Bisnis.com, JAKARTA - Dalam waktu dekat, produk elektronik rumah tangga yang sudah terstandarisasi SNI sudah bisa diekspor tanpa harus melalui sertifikasi dan pengujian ulang di negara tujuan ekspor di Asean.
Direktur Jenderal Perlindungan Konsumen dan Tertib Niaga (PKTN) Veri Anggrijono menuturkan hal ini merupakan hasil harmonisasi regulasi antarnegara Asean. Dalam waktu dekat, hasil harmonisasi itu akan segera diimplementasikan.
“Nah kami berharap ini masalah standar yang kami tetapkan ini dapat berketerimaan. Salah satu contoh ekspor adalah produk yang sudah diberlakukan SNI gak usah diuji lagi di negara lain [Asean]. Begitu juga produk negara lain yang sudah memenuhi standar dan sudah di harmonisasikan ya gak perlu ada pengujian,” kata Veri, Selasa (3/12/2019).
Direktur Standardisasi dan Pengendalian Mutu Frida Adiati menuturkan ada lima produk yang akan menjadi uji coba, yaitu penanak nasi, setrika, mesin cuci, kulkas dan kipas angin.
“Jadi kan tadi ada 119 standar tapi kita baru ada 26 produk yang diberlakukan semi wajib. Cuma untuk uji coba itu baru 5 produk, rice cooker, setrika, mesin cuci, kulkas, dan kipas angin. Itu baru untuk uji cobanya, dan itu memang belum, dan kami curi start dulu dari pada ketinggalan,” kata Frida.
Dalam hal ini, Frida menuturkan, agar produk-produk tersebut tidak perlu di standarisasi lagi di negara tujuan, maka barang itu harus mendapatkan standarisasi dari LPK Indonesia yang sudah listing di ASEAN.
LPK tersebut yaitu, PT Hartono Istana Teknologi, Balai Pengujian Mutu Barang, TUV Rheiland Indonesia, TUV Nord Indonesia, SICS, Sucofindo Laboratory, Quails Indonesia, PT UL Internasional Indonesia.
Dalam hal ini, implementasi keberterimaan tersebut hanya diberlakukan untuk produk yang di produksi di negara ASEAN saja.
“Jadi kan keberterimaan ini hanya untuk produk yang di produksi di ASEAN. Jadi kalau ada produk China yang diproduksi di China tetapi di standarisasi di Singapura ya tidak bisa.”

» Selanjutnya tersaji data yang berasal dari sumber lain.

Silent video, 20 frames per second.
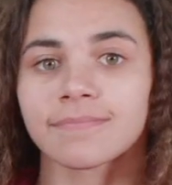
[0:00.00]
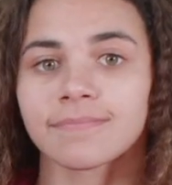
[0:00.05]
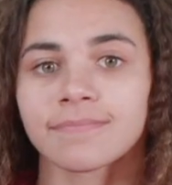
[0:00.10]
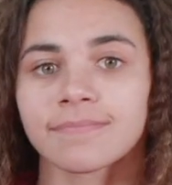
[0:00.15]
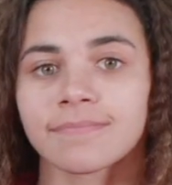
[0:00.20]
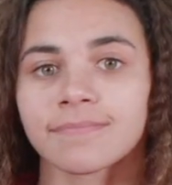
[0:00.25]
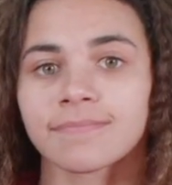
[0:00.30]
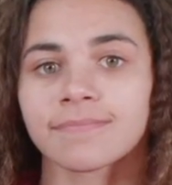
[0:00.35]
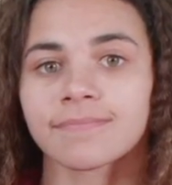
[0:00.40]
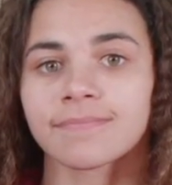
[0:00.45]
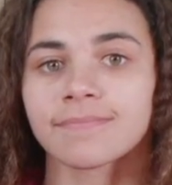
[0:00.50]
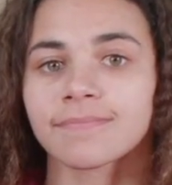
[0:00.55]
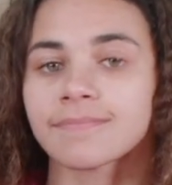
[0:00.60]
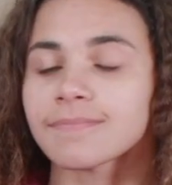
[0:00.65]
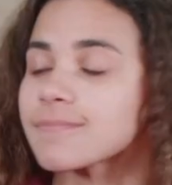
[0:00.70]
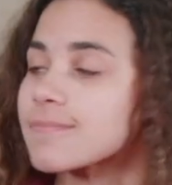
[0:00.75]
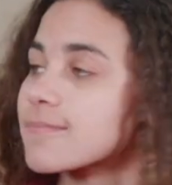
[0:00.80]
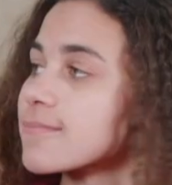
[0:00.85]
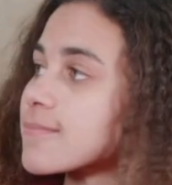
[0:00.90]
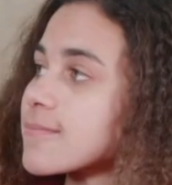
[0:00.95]

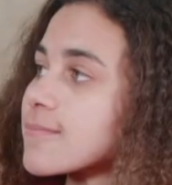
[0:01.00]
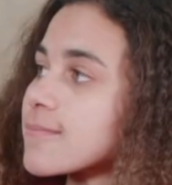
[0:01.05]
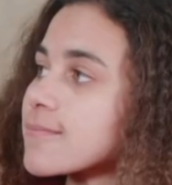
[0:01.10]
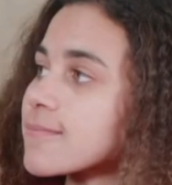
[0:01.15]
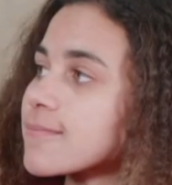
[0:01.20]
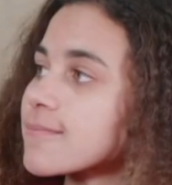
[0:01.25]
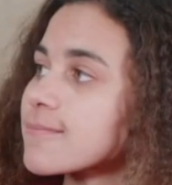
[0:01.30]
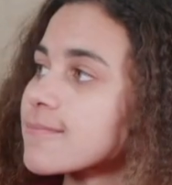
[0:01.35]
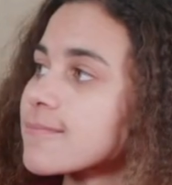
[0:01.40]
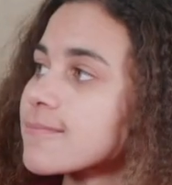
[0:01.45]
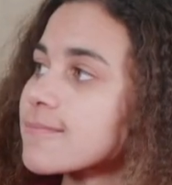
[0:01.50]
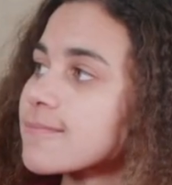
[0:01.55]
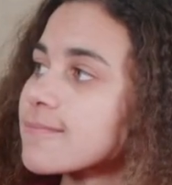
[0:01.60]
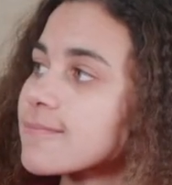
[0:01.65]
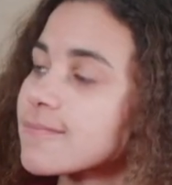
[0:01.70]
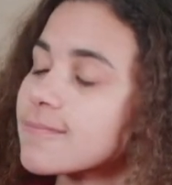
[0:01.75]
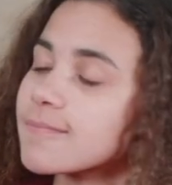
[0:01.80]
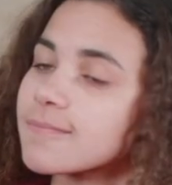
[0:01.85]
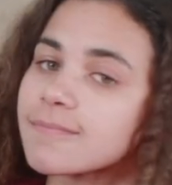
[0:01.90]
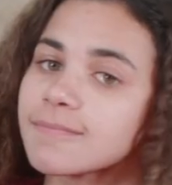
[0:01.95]

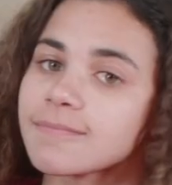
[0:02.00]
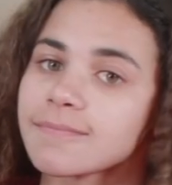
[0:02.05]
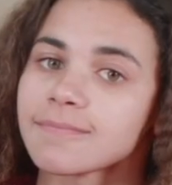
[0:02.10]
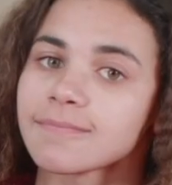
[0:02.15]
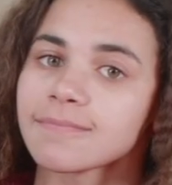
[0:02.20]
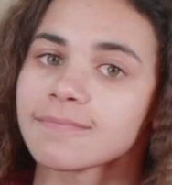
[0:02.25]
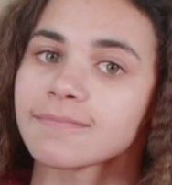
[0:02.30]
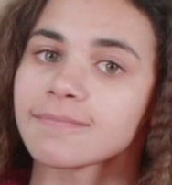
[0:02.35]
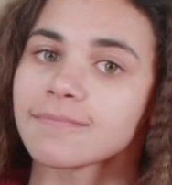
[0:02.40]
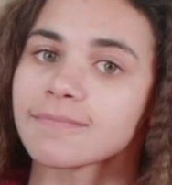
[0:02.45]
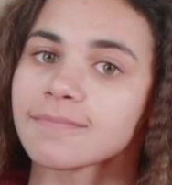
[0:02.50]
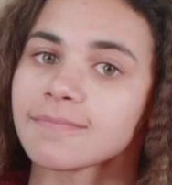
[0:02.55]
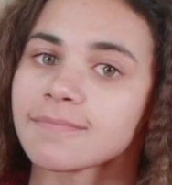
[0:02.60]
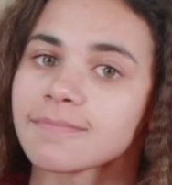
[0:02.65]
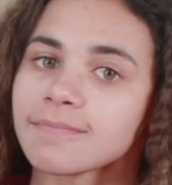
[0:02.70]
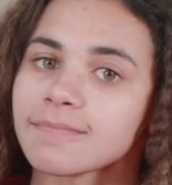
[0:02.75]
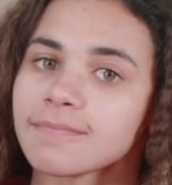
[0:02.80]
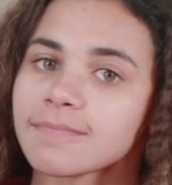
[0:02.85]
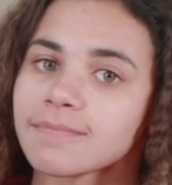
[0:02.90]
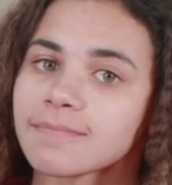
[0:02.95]

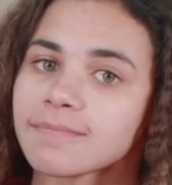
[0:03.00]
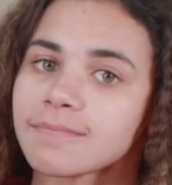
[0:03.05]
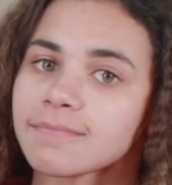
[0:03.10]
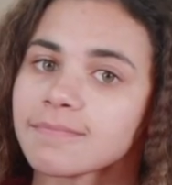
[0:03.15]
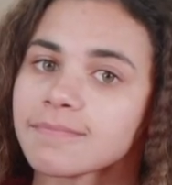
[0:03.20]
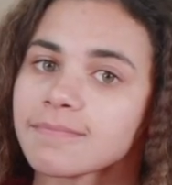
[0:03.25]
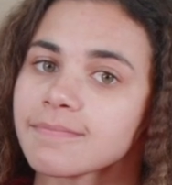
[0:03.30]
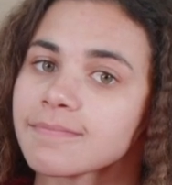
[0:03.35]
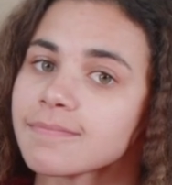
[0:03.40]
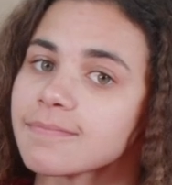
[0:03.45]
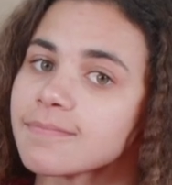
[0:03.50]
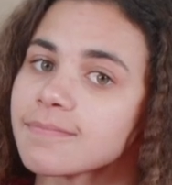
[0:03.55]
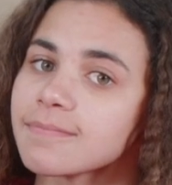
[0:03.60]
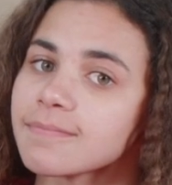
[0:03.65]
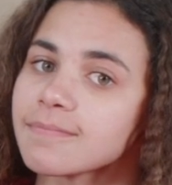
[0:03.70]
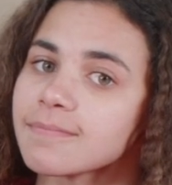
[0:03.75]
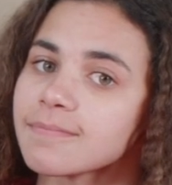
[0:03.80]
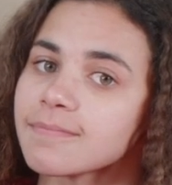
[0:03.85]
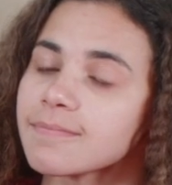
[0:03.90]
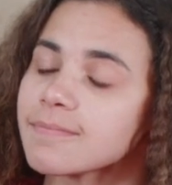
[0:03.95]

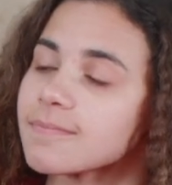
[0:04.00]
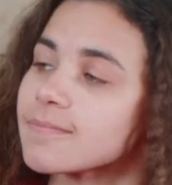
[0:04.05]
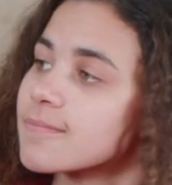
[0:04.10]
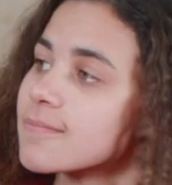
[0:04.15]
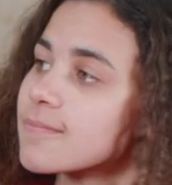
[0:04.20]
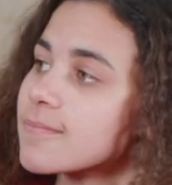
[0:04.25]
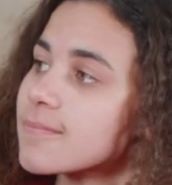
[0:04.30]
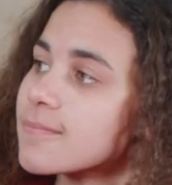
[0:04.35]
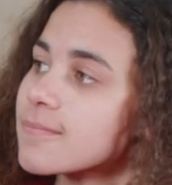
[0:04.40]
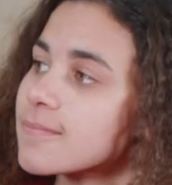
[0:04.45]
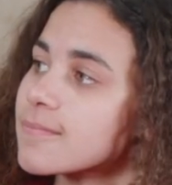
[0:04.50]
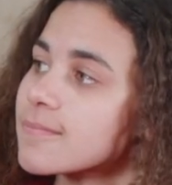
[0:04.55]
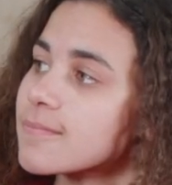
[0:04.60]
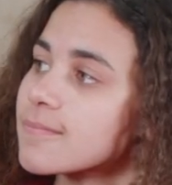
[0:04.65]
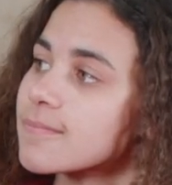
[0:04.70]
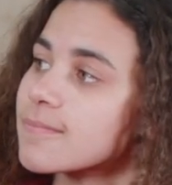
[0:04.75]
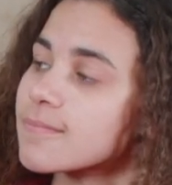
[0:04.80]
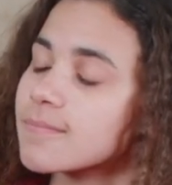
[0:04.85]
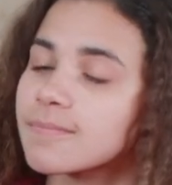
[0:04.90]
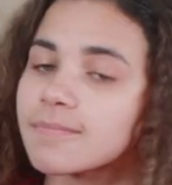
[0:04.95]

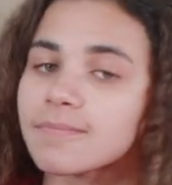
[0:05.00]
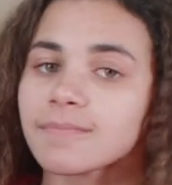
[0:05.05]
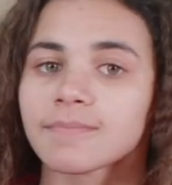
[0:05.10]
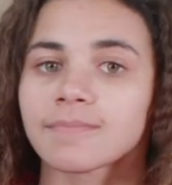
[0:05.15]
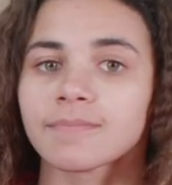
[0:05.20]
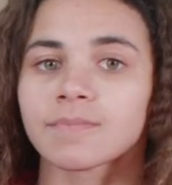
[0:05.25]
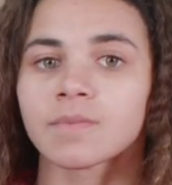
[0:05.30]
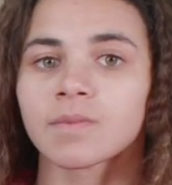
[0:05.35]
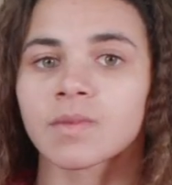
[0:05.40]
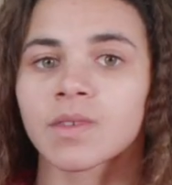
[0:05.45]
No words are spoken by the person on screen.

Sementara itu, Ketua Umum Gabungan Pengusaha Elektronik Indonesia (Gabel) Ali Subroto menuturkan sebenarnya negara dengan pasar besar seperti Indonesia dan Thailand enggan merealisasikan Harmonisasi.
“Sehingga dibiarkan dulu, artinya setiap negara memperlakukan sertifikasi standar serumit mungkin, misalnya harus dilakukan oleh lab uji dan disertifikasi oleh perusahaan Indonesia dan dilakukan di Indonesia (misalnya utk SNI),”kata Ali.

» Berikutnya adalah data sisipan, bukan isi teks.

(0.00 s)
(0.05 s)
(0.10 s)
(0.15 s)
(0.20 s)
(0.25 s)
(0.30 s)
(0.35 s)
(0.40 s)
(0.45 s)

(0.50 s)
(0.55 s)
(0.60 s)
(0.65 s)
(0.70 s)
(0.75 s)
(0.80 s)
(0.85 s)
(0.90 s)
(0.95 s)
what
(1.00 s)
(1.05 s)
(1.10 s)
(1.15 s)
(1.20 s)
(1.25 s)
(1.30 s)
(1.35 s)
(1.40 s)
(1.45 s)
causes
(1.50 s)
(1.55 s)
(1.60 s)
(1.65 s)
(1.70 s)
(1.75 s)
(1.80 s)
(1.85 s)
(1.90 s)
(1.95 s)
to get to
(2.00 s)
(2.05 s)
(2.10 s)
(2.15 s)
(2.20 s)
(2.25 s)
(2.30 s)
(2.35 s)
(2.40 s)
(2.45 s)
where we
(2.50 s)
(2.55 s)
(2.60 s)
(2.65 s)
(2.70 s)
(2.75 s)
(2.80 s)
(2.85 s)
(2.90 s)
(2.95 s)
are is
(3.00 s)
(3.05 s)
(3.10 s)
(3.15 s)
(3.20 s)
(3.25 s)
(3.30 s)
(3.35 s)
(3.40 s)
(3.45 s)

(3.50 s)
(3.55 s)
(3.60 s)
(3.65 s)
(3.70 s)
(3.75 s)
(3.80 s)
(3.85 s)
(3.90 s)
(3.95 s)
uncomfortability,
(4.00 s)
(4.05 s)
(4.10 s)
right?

Menurutnya, kalau sekarang bisa disertifikasi di negara anggota ASEAN mana saja, ini berarti technical barriernya hilang, pergerakan barang menjadi lebih bebas, namun disisi lainnya Indonesia sebagai negara dengan pasar terbesar akan dirugikan, karena bisa diserbu dengan barang-barang dari negara ASEAN lainnya kecuali kalau produk yang diproduksi di Indonesia memiliki daya saing tertinggi.
“Kalau produk kita lebih kompetitif dari negara tetangga aliran itu akan terjadi, namun kalau kalau kalah kompetitif akan terjadi aliran sebaliknya.”